The need for defense wasn't unjustified. On July 5, a party of ten soldiers and twenty African slaves were sent several miles to a swamp to harvest cypress bark for covering the buildings in the fort. Du Pratz provides an interesting description of the process:

"To perform this the cypresses are felled in the season when the sap is rising, and incisions are made every six feet up the trunk. Then the bark is pulled off in pieces at least one foot wide, which is easily done because the bark is thin and supple. As the bark is removed it is flattened on a specially made bed and the pieces loaded crosswise one on top of the other.
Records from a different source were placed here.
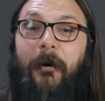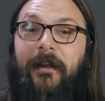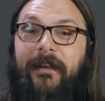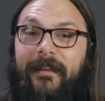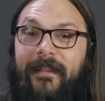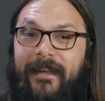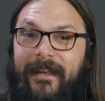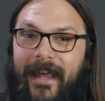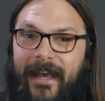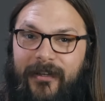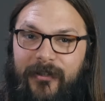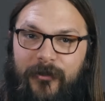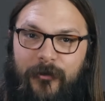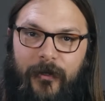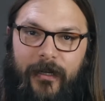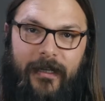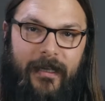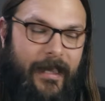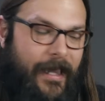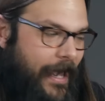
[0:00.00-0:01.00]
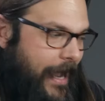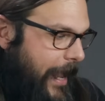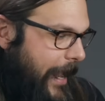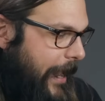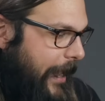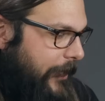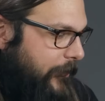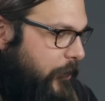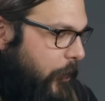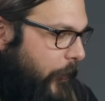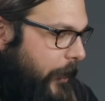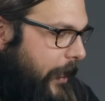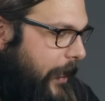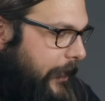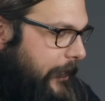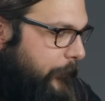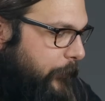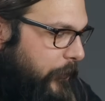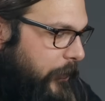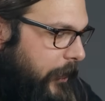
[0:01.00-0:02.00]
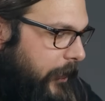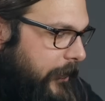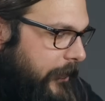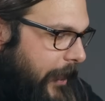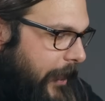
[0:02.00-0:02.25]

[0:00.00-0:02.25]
on to the next string and go ahead and pluck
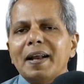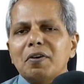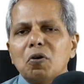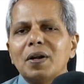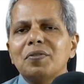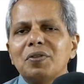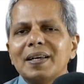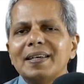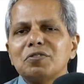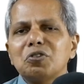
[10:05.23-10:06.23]
Only thing
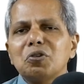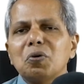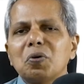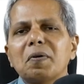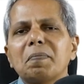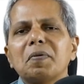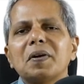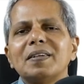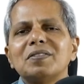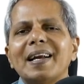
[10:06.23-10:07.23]
is,
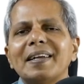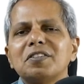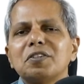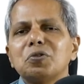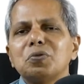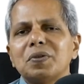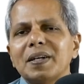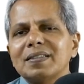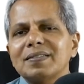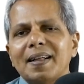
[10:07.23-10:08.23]
he's addicted to
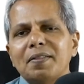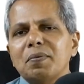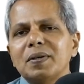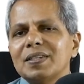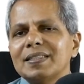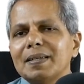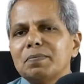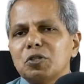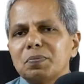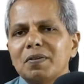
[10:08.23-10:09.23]
drinks. Otherwise, he seems
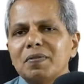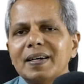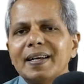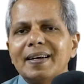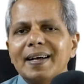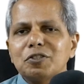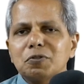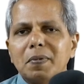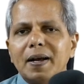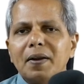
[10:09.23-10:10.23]
to be a very nice
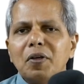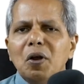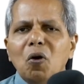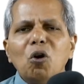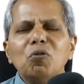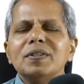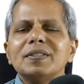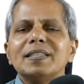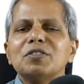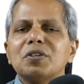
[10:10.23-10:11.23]
man. Always
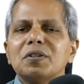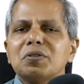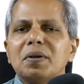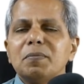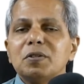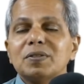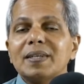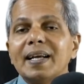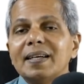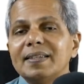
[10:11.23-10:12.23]
he's
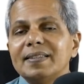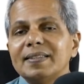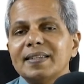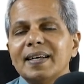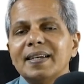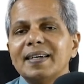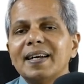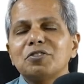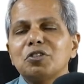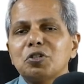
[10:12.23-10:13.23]
silent and he
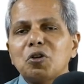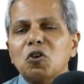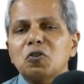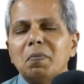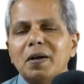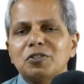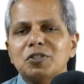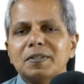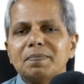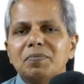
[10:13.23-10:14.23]
doesn't talk much.
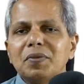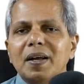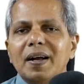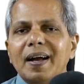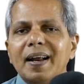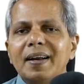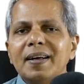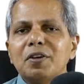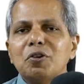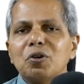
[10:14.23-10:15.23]
And,
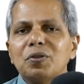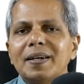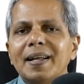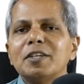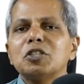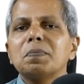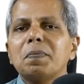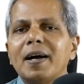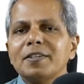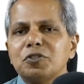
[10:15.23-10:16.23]
the days
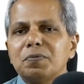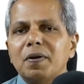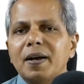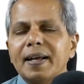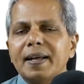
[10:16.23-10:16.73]
passed by.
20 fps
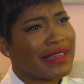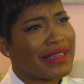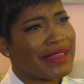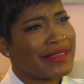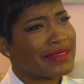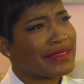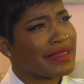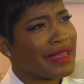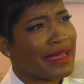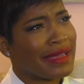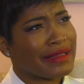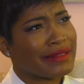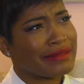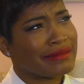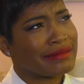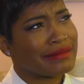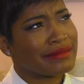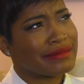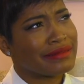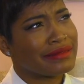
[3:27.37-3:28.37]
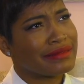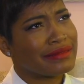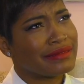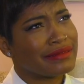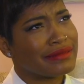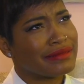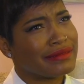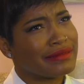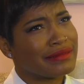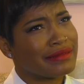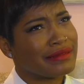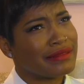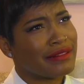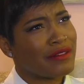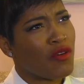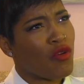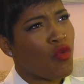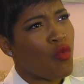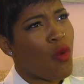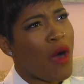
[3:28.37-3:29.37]
it's like,
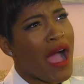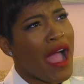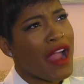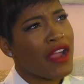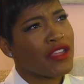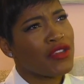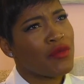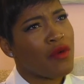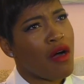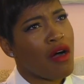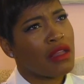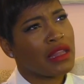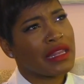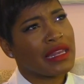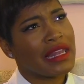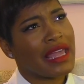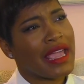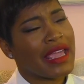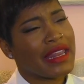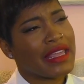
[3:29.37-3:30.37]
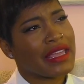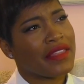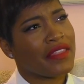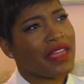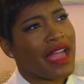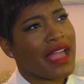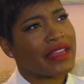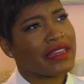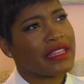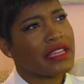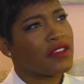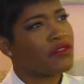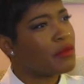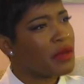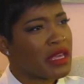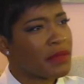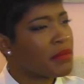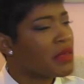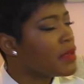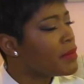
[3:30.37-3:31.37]
why are you all elating in the idea of
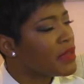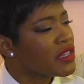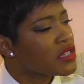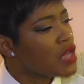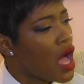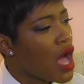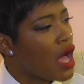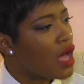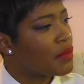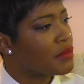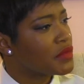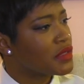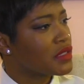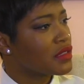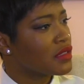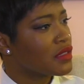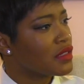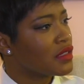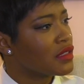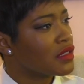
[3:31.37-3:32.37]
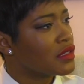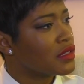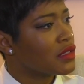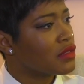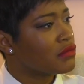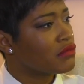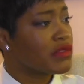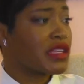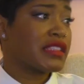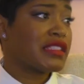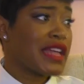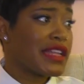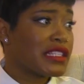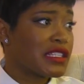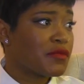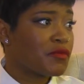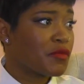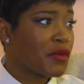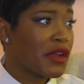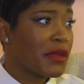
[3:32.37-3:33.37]
being peeping Toms? Right. Because
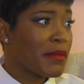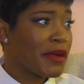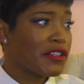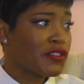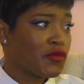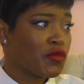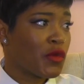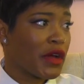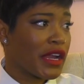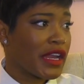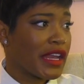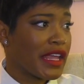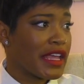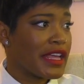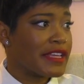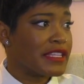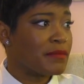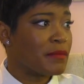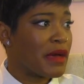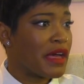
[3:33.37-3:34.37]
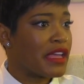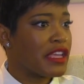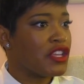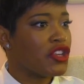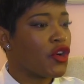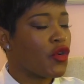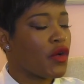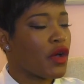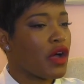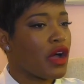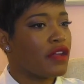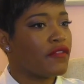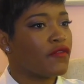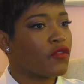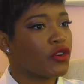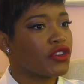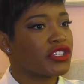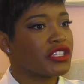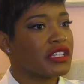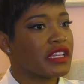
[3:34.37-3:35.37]
that's pretty much what it is. But,
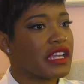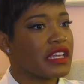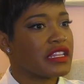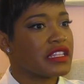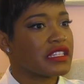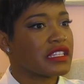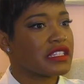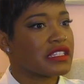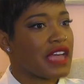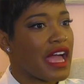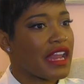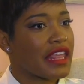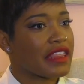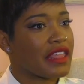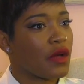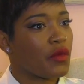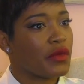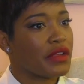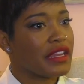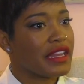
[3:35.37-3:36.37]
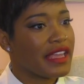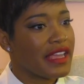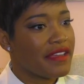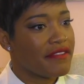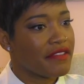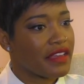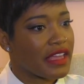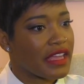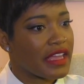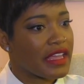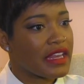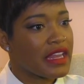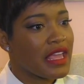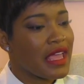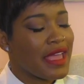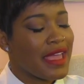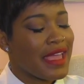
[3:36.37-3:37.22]
unfortunately, in the society that we live in,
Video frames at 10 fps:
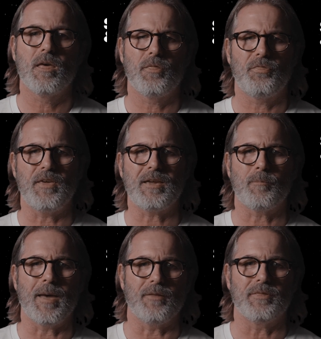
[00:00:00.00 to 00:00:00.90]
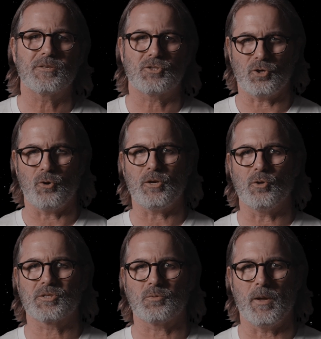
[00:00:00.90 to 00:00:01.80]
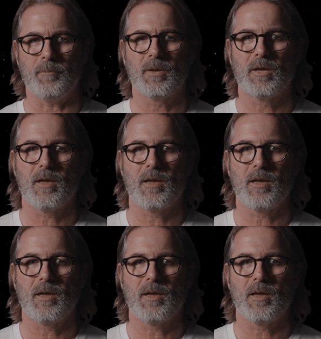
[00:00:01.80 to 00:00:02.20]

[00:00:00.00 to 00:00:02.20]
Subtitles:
Think about this during your swim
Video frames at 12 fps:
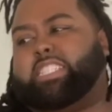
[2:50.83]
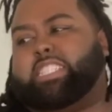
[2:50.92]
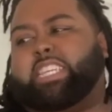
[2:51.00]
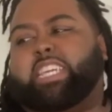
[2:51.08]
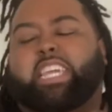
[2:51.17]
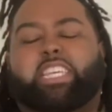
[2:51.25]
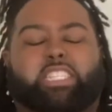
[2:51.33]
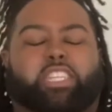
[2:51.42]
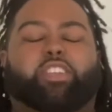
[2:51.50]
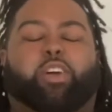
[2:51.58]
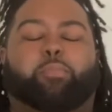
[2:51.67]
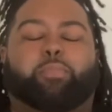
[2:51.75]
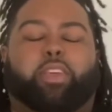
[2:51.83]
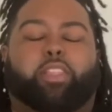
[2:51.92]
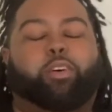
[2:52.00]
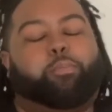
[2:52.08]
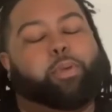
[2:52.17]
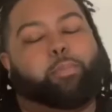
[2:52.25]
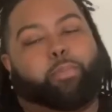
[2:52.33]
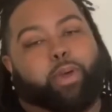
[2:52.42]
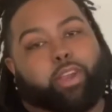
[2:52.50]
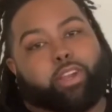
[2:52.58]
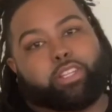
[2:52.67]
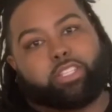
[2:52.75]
to get to know me a little bit better.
When covering the structures, they are arranged like tiles and held in place by laths of the same wood nailed with iron pegs."

Because they had had no recent encounters with the Natchez, the soldiers were lax and off guard. Then a party of 100 (by one account but probably less) Indians attacked. Surprised, the French and Africans were unable to defend themselves, and, according to differing accounts, only one or two soldiers and two or five Africans survived. One soldier who survived was, interestingly, the soldier named Belair who had survived the November massacre by hiding in the oven. He survived this time by hiding inside a hollow tree. One of the soldiers who died was "the little Parisian," who had distinguished himself by saving the flag during the skirmishing around the Natchez forts in February.

A few days after the attack on the work party, a group of six Natchez became even bolder. Approaching the fort in broad daylight, they informed the guard that they were Choctaws, allies of the French. Allowed entrance, they casually walked around inspecting the new construction, probably pretending to be friendly while the whole time waiting for the right moment to move. They attacked when the French least expected it killing five and wounding others. However, the call to arms was sounded and other soldiers rushed to the defense and eventually were able to kill five of the Natchez and capture the sixth. This person was subjected to the typical, but barbarous, method by which prisoners were often killed: being burned to death while tied to a wooden frame.

By early August Broutin had returned to New Orleans where he wrote that the provisional fort was completed. This was only the beginning in reestablishing the Natchez post; the French would soon have to start building a more permanent fort. In the meantime it had become evident that the Natchez Indians were still a threat and that threat had to be reckoned with. Reports were that many had established a new settlement west of the Mississippi River on Sicily Island.